Od 26 października nowym prezesem PZPN jest Zbigniew Boniek. Jego poprzednik - Grzegorz Lato - będzie pobierał miesięczną pensję w wysokości 50 tys. zł do końca 2012 roku.

- To jest sprawa zero-jedynkowa, nic nie da się zrobić. Zgodnie z podpisaną umową Lacie te pieniądze się po prostu należą - mówi na łamach "Przeglądu Sportowego" prawnik Jacek Masiota.

Grzegorz Lato pełnił funkcję prezesa przez jedną kadencję. Ze startu w kolejnych wyborach zrezygnował kilkadziesiąt godzin przed wyborami, bo nie udało mu się zebrać wymaganego poparcia od delegatów. W II turze głosowania Zbigniew Boniek otrzymał bezwzględną większość głosów - 61 ze 118.

Nieudana kadencja Laty

- Nie byłem faworytem salonów, ale jest się czym pochwalić - podsumował czteroletnią kadencję w roli prezesa związku Grzegorz Lato. Były prezes nie był ulubieńcem mediów i kibiców. Najdłużej zapamiętanym skandalem z trwającej cztery lata kadencji był brak orzełka na koszulkach reprezentacji.

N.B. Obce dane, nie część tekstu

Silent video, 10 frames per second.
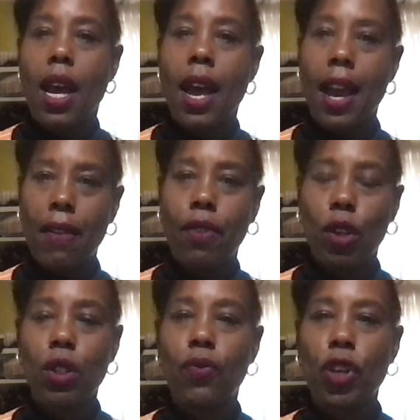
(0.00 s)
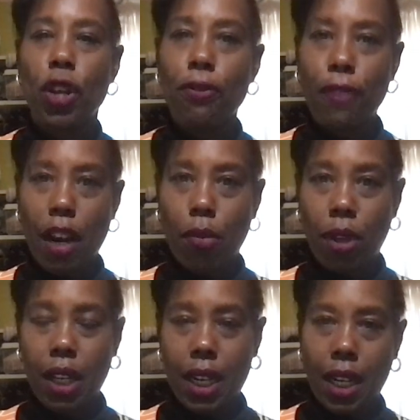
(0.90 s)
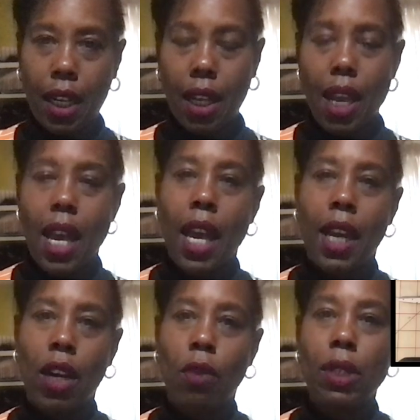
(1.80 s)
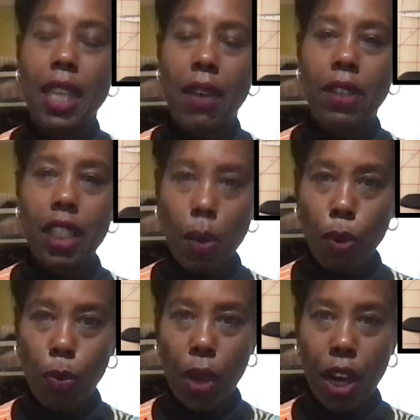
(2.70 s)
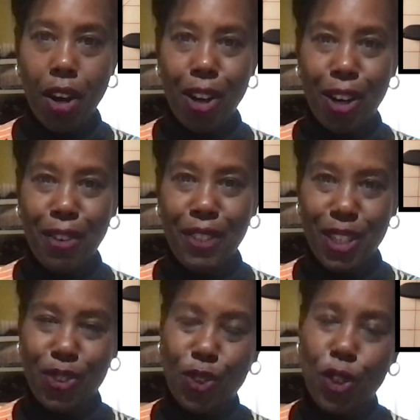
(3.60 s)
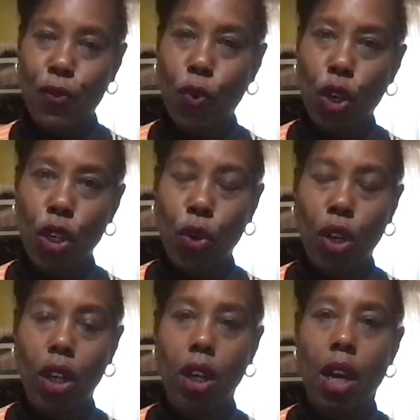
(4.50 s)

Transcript: Have those for your fabric cutting, and then always have a separate pair of scissors for your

Grzegorz Lato mógł stracić posadę kilka miesięcy wcześniej. Burzę wokół PZPN wywołała publikacja rozmów nagranych i ujawnionych przez Grzegorza Kulikowskiego. Grzegorz Lato i Zdzisław Kręcina mogli dopuścić się korupcji przy jednym z przetargów na budowę nowej siedziby związku. Sprawa wyszła na jaw tuż przed Walnym Zgromadzeniem PZPN, ale delegaci odrzucili wniosek o dopisanie do porządku obrad głosowania nad odwołaniem Laty.